My first wrinkle. Literally, the very first one that appeared. Mexico, the winter of 1997. My skin had turned a copper color and I walked everyday up and down those hills. I read Frida Kahlo’s autobiography and dreamed in Spanish and wrote poems about midwives and dogs howling and the moon.

Winters in northern Vermont. Short days. Brilliant blue sky How the sun was a gift then, a welcome visitor from far, far away. Don’t go, I’d cry, don’t leave me here alone. I don’t know what I would do without you.

The jade in my kitchen. It began as a small cutting from a thirty-year-old plant from my mother’s house. It is outgrowing the black porcelain pot where it sits in a kitchen window, south-facing, growing like crazy, always reaching for the light.

Cowering. Imploding. Moods. Black holes. Yoga mat. Hamstrings. Strap. Block. Pulling myself up and out of the vacuum that threatens to hold me hostage. Twelve minutes. It actually helps.

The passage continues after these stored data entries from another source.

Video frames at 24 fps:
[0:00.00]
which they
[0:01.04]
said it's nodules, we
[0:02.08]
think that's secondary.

We are hardwired for survival, but just about everything else about our brains is a result of training and can change. My wife tells me we are a different person every single second, we are changing constantly. We think, “This. This is who l am.” We hold ourselves hostage to what we think we want and who we think we are and what believe to be true.

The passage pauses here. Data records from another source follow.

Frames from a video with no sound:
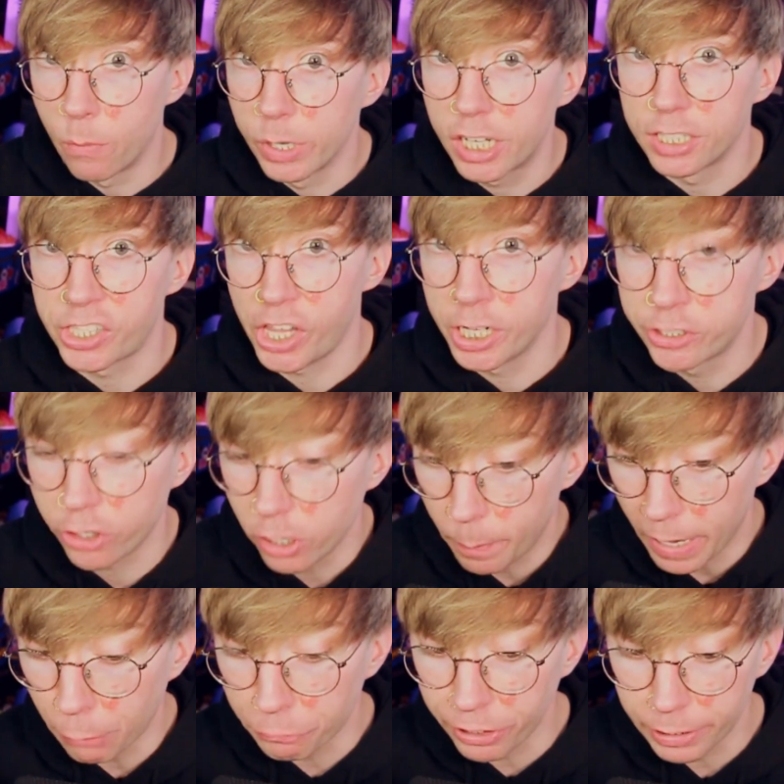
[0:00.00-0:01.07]
because things are
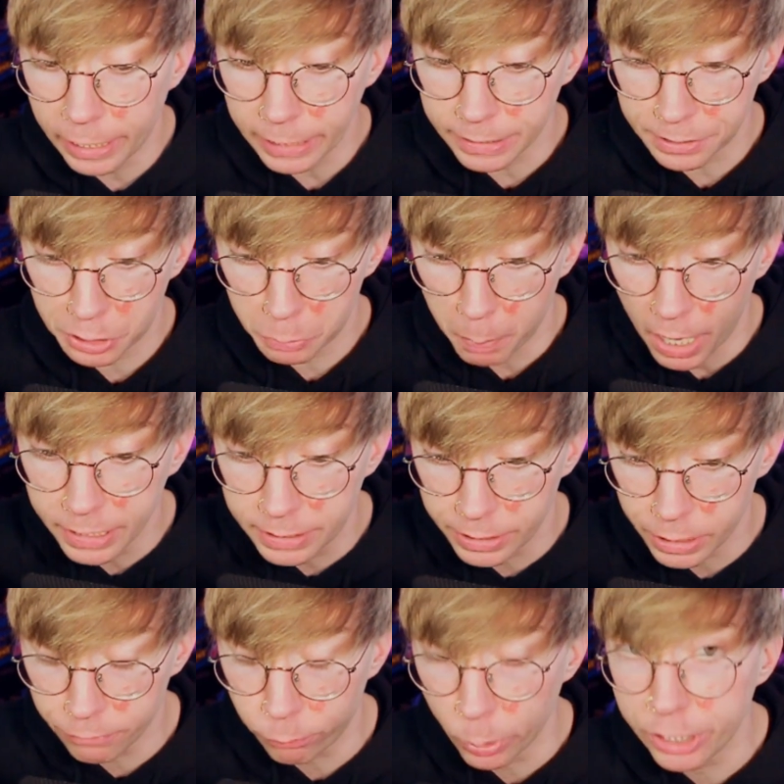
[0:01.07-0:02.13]
about to get
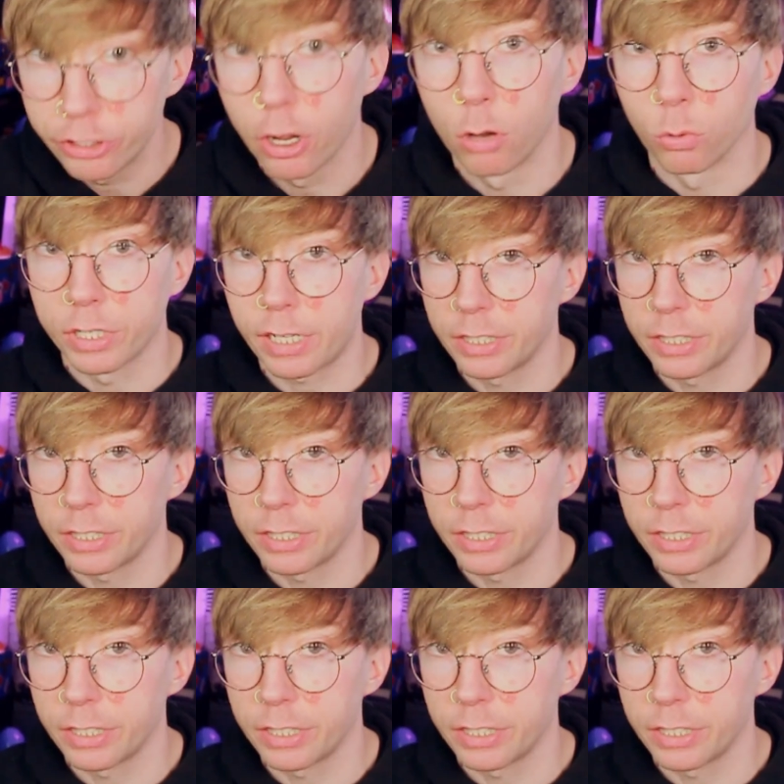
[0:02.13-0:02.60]
spicy if we don't.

Lay it all out there. Not out there for the world necessarily but out there for yourself. One thing at a time. Question all of it. Is this mine? Do I still have a use for it? Did I inherit this and does that obligate me to keep it and cart it around with me to the end of my days, however long that may be?

Tension in my throat and upper chest. I feel the tightness. It is signaling me: “Hey, you. Yeah, you. Make some room for me today.” I make some room. Just a little, just enough. An opening where I can crawl out and have a look around the rest of the body, the wider landscape of whatever is happening within and without. Be the observer, I tell myself.

Constantly seeking safety and shelter will lead to atrophy. Of the spirit, of the mind. I do not want to shrink with time into a scared, small version of myself.

Space is internal; this much I know. I move towards it the way the jade traces the sun from east to west, the way a young woman once walked so close to the sun, the way a young mother once walked her babies bundled in snowsuits, the way a seeker craves silence and a song seeks its singer.